Immortal Beloved and Darkness Falls by Cate Tiernan
I'm feeling strangely honest today, so I'll admit that I wanted this book because I saw the word 'immortal' and heard 'vampires'. I was disappointed to discover that it was not actually about vampires. Just immortal people, who turned out to have magic. And I am loathe to read anything about magic because Harry Potter's kind of ruined magic for me. Because I love Harry Potter, and nothing will ever be as good so why bother reading something you know will be inferior? Also, in this book there's a K on the end of magic and that annoys me. For reasons even I don't quite understand.
Okay, now that all of that's out of the way - I really liked both of these books. Nastasya is a 400+ year old who acts like a teenager. A spoiled, rich teenager with no parents. She and her friends have floated through the last century in a drug-enhanced haze of parties and designer clothes, no responsibilities and no consequences. But then Innocencio, Nastasya's best friend, uses his magic to break the spine of a cab driver who says something to upset him and Nastasya starts to see her life for what it really is - a shallow, soulless mess. And she wants something better, she wants something more.
I loved Nastasya. There was just something about her voice that I loved and kept me turning the pages. She entertained the hell out of me, even though she's really a whiny brat who can't see anything without having it spelt out to her. I even came to care about it, which really surprised me (see my previous comment about her being a whiny brat). And actually, this voice is what kept me going because, to my mind at least, the story is seriously lacking in a few departments.
Do you hate it when a plot event or twist is so clearly signposted that you can see it two hundred pages before it happens and long before the character even comes close to figuring it out?

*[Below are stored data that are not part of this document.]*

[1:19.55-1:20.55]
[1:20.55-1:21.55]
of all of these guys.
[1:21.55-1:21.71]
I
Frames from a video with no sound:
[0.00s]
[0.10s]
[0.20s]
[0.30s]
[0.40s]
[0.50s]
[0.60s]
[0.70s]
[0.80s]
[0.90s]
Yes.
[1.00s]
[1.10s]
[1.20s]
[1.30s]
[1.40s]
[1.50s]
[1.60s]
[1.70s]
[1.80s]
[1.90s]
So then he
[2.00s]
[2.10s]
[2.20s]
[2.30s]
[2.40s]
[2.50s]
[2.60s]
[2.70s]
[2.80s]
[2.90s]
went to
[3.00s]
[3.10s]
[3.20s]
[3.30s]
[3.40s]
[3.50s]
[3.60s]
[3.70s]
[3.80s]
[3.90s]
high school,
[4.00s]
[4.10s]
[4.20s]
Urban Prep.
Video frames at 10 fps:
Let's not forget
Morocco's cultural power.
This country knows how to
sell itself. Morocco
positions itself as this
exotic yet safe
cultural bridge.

Of course you do, it's incredibly frustrating, and that happens in both of these books. Quite a bit, in fact. Now, usually, this would have irritated me to the point of throwing the book at a wall, but it was slightly different here. Because I liked the character so much, it didn't matter to me so much that I could see what was coming, because I was interested to see how she reacted to it. How she dealt with it. Sure, her shock would have resonated more if I'd shared even a fraction of it, but it didn't ruin the book for me. Either book, in fact. And I sense it's something that will continue into the third book, seeing as how I haven't even read a synopsis of it and I'm pretty sure I can guess what's going to happen in it.

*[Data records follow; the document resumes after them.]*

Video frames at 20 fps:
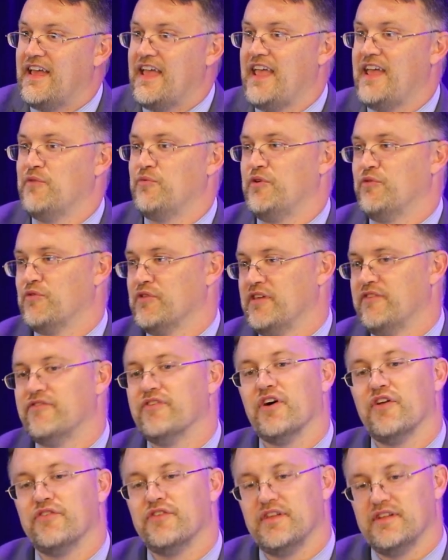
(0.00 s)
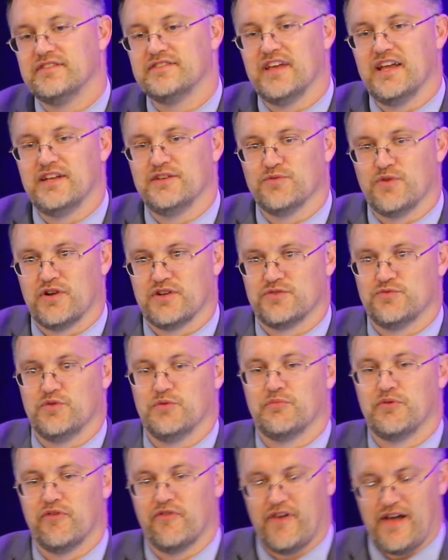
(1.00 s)
And we really felt that Sageworks
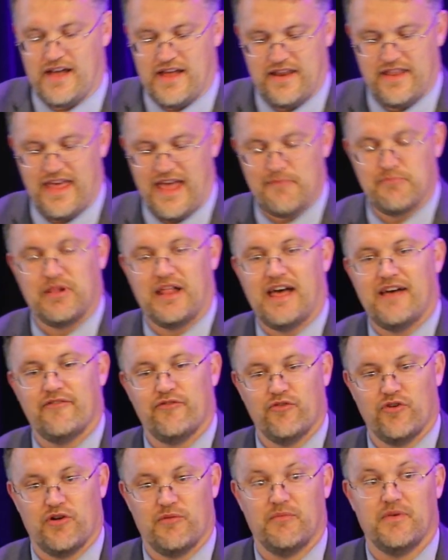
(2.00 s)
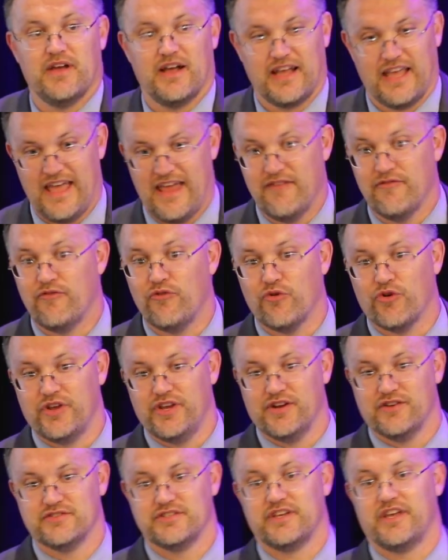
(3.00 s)
would provide that platform, again, 4
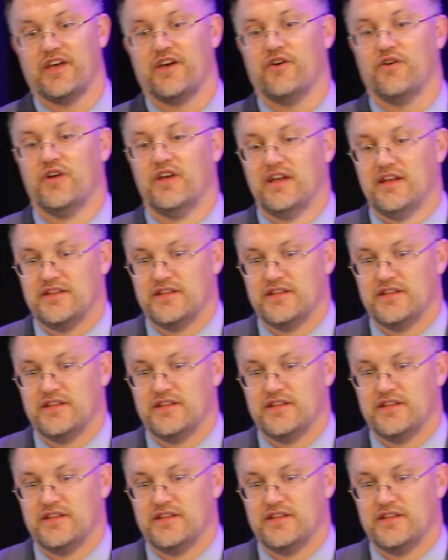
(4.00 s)
years ago,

I enjoyed most of the minor characters as well, though, so there wasn't that ever so common problem of an excellent main character surrounded by cardboard cut-outs. I mean, sure, it didn't hurt that Reyn is frequently described as looking like a Norse god, which put the image of Chris Hemsworth as Thor into my head, but the unattractive characters are just as interesting to read. If I had to complain (and because I'm me, I do) I'd say that I want to see more of Innocencio. He's a fascinating character, but I feel that a lot of what he does is dismissed as the actions of a lunatic. I think there's more to him than that.

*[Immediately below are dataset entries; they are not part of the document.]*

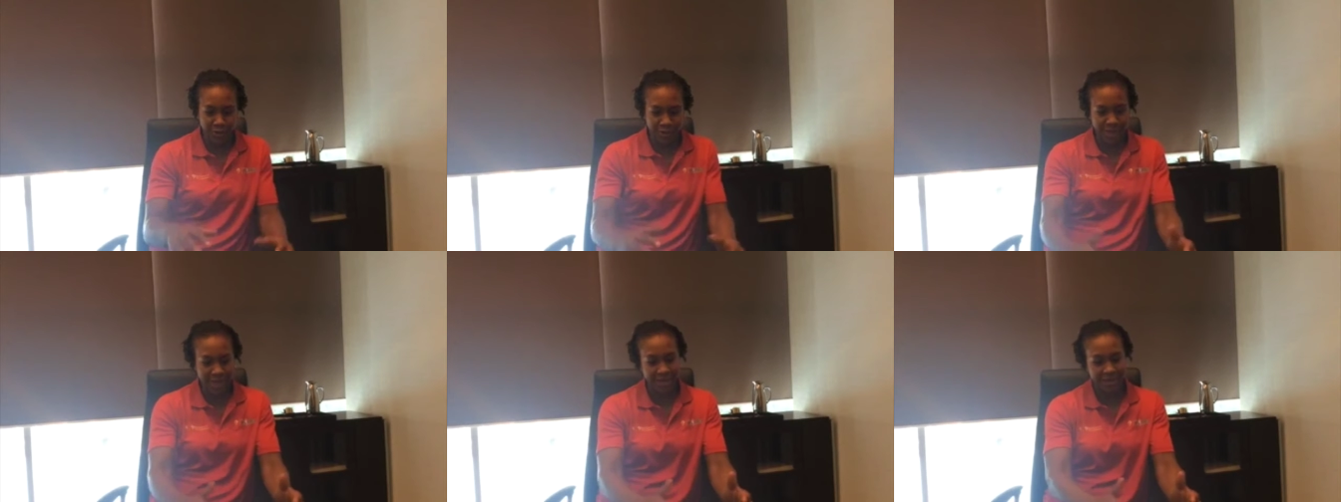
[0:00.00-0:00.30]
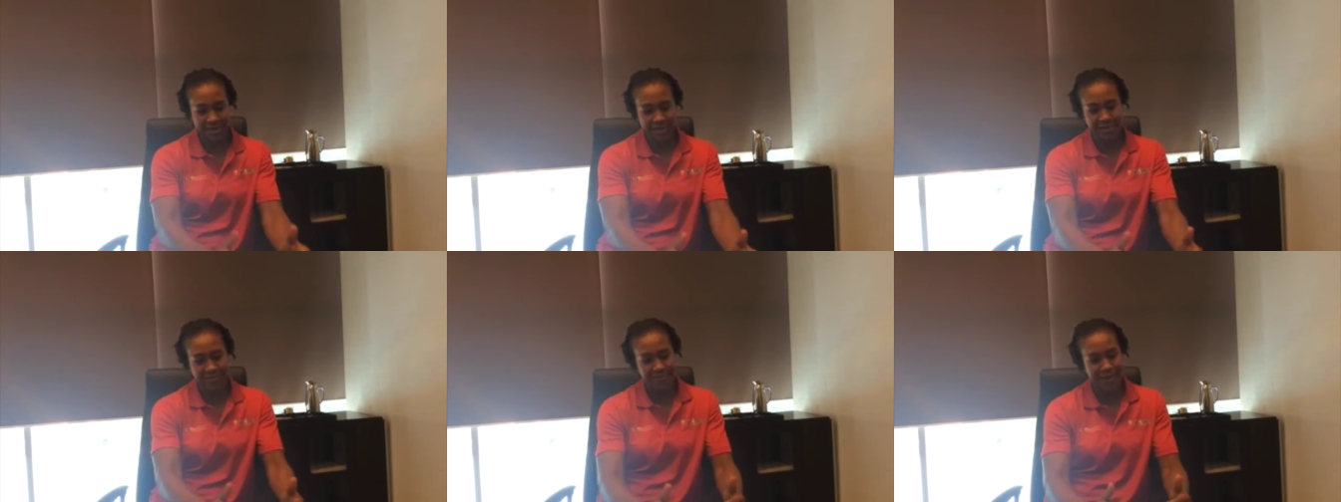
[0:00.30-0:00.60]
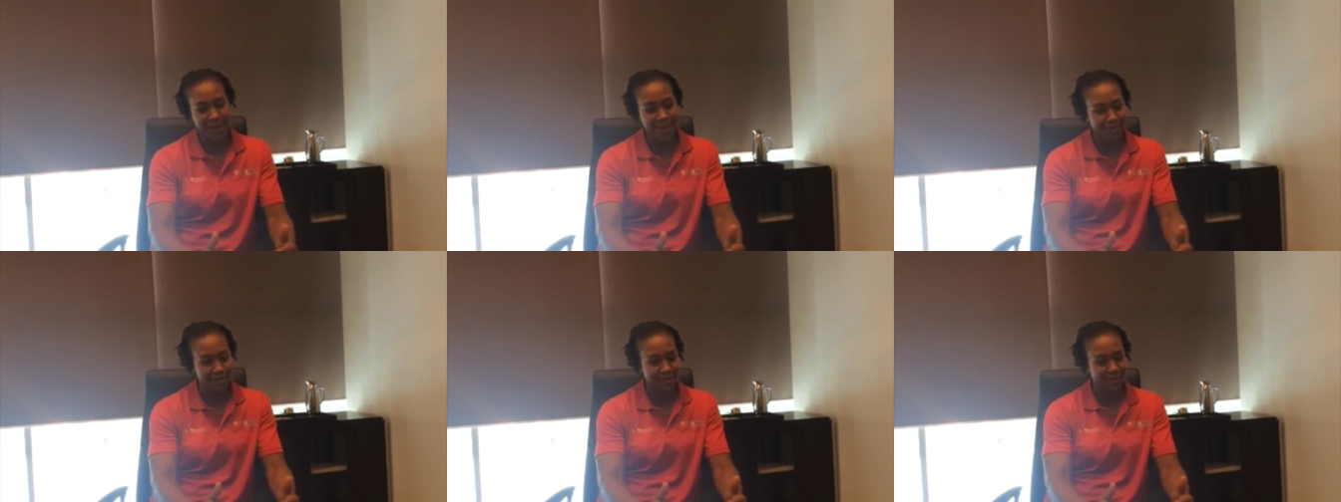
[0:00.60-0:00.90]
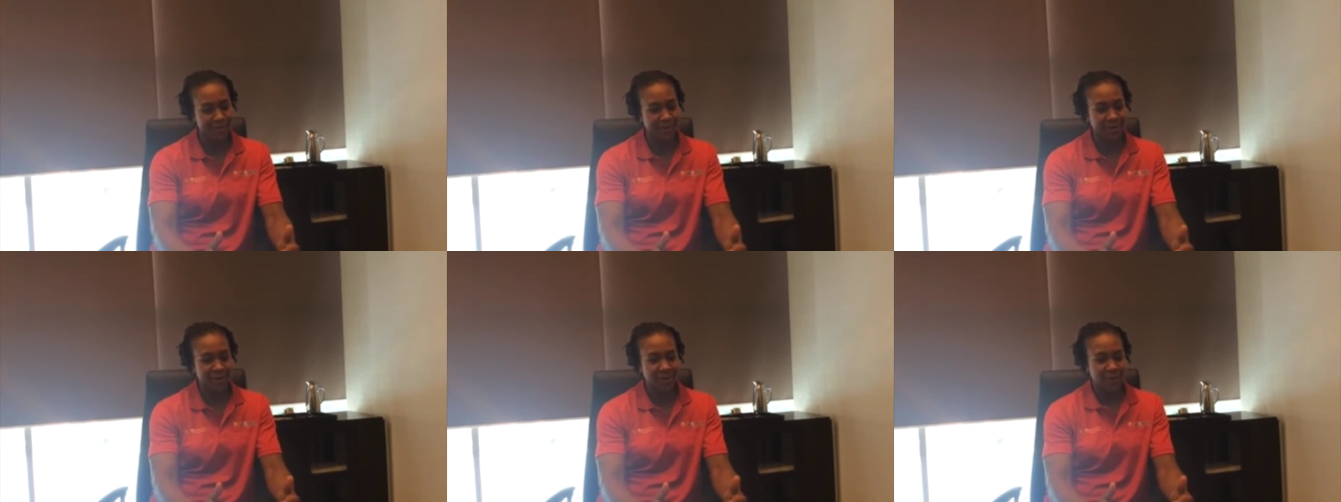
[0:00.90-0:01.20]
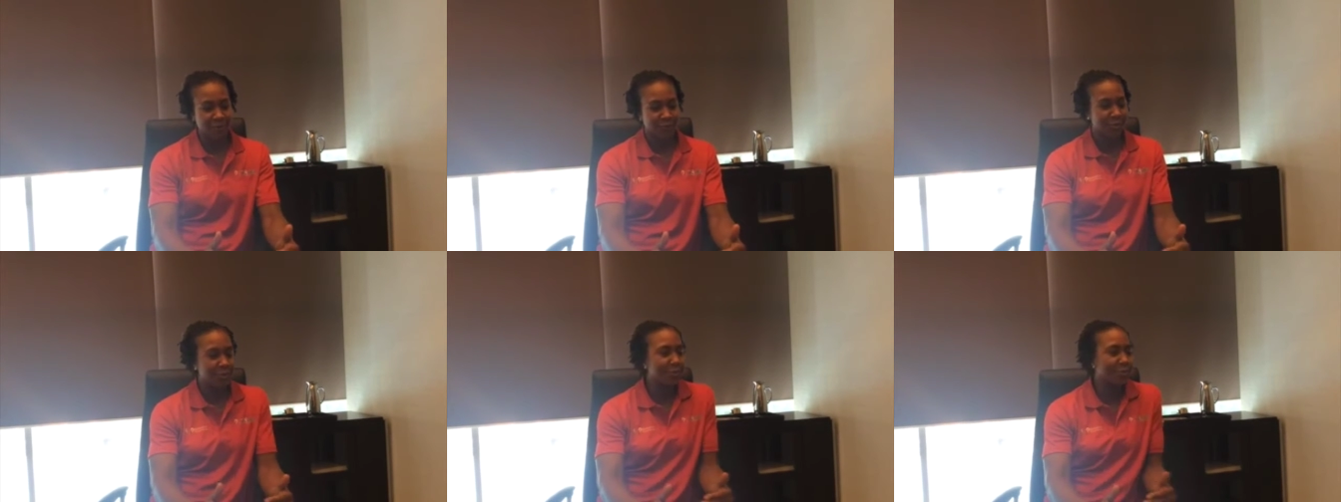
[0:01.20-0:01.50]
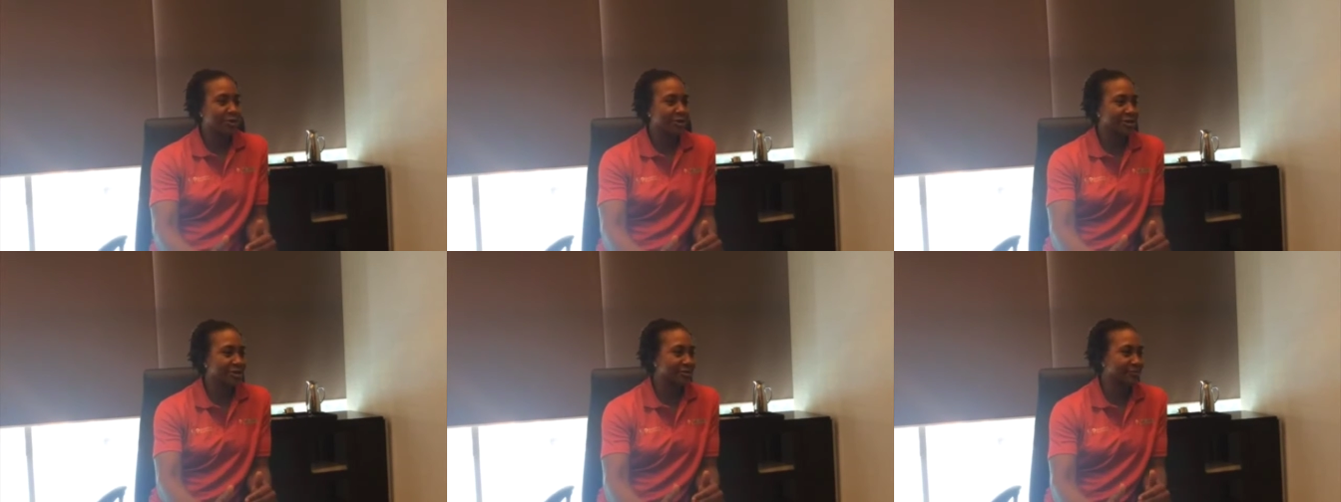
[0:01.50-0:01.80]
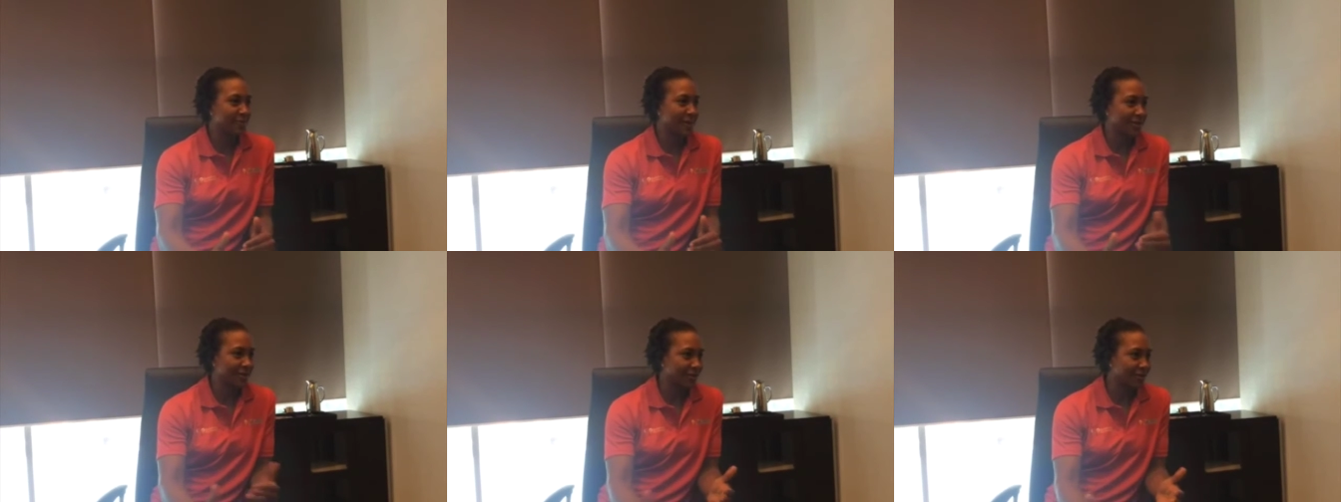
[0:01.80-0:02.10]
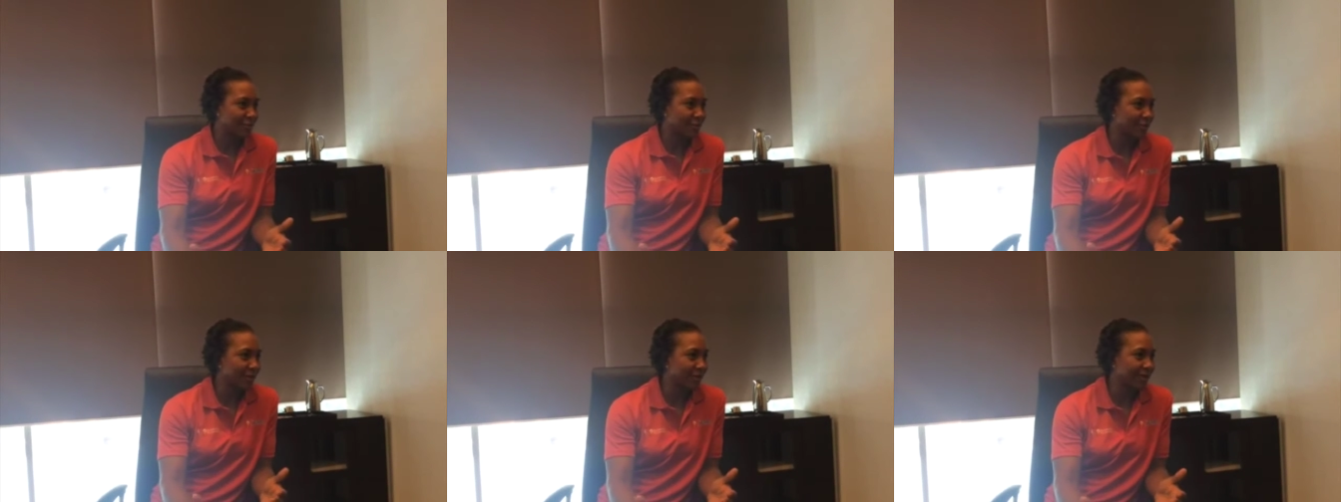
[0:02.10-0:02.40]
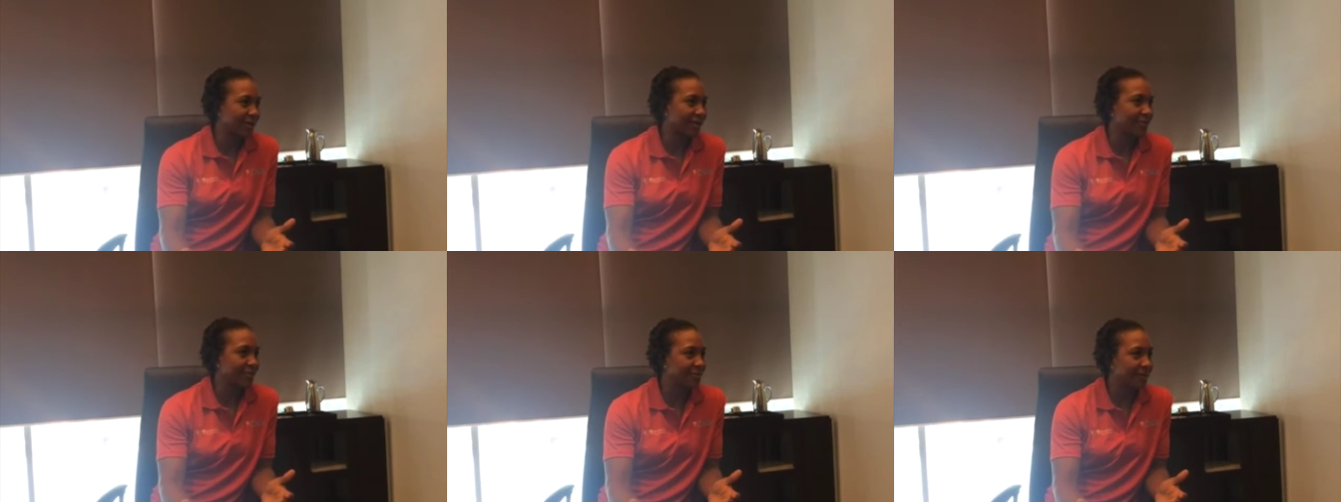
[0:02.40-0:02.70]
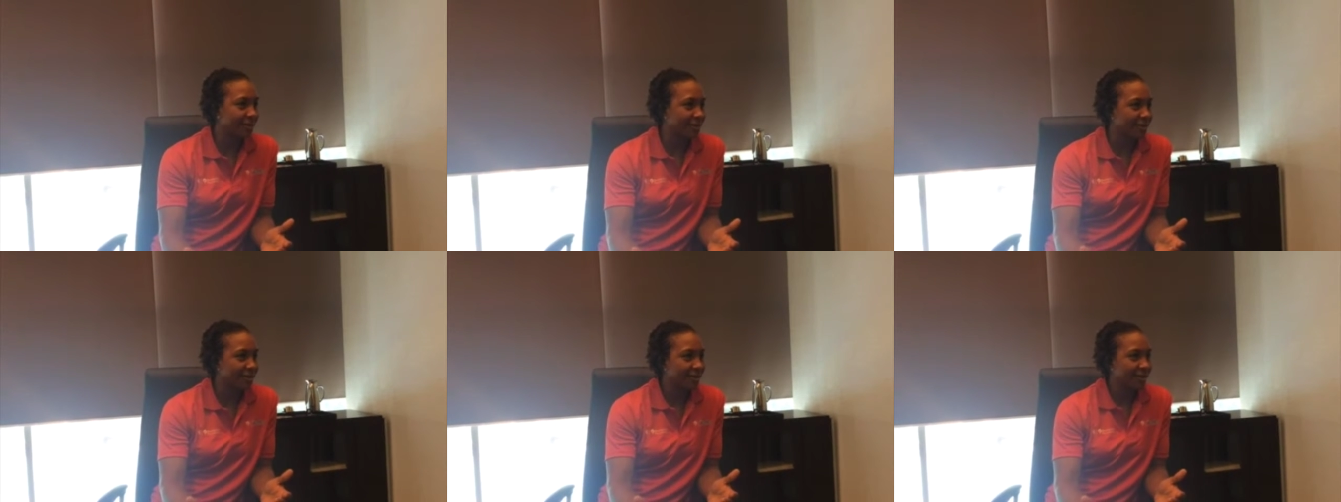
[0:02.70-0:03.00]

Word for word: look at it on paper, we weren't expected to win anyway.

The only other thing I have to say is that I thought these books were YA when I first came across them, but now I'm not so sure. They're not really YA books, but they're not really adult books either. I think the problem is that even though Nastasya and her friends act like teenagers and the point of the story is that she wants to find out who she really is (I read someone saying the other day that that's the true definition of a YA book, though I'm not sure I really agree), she's lived several lives. She's had husbands and children and seen so much more of the world than the usual teenager, and so the YA label doesn't really sit right here. I'd be really interested to see how Cate Tiernan pitched it to agents, and how they pitched it to publishers.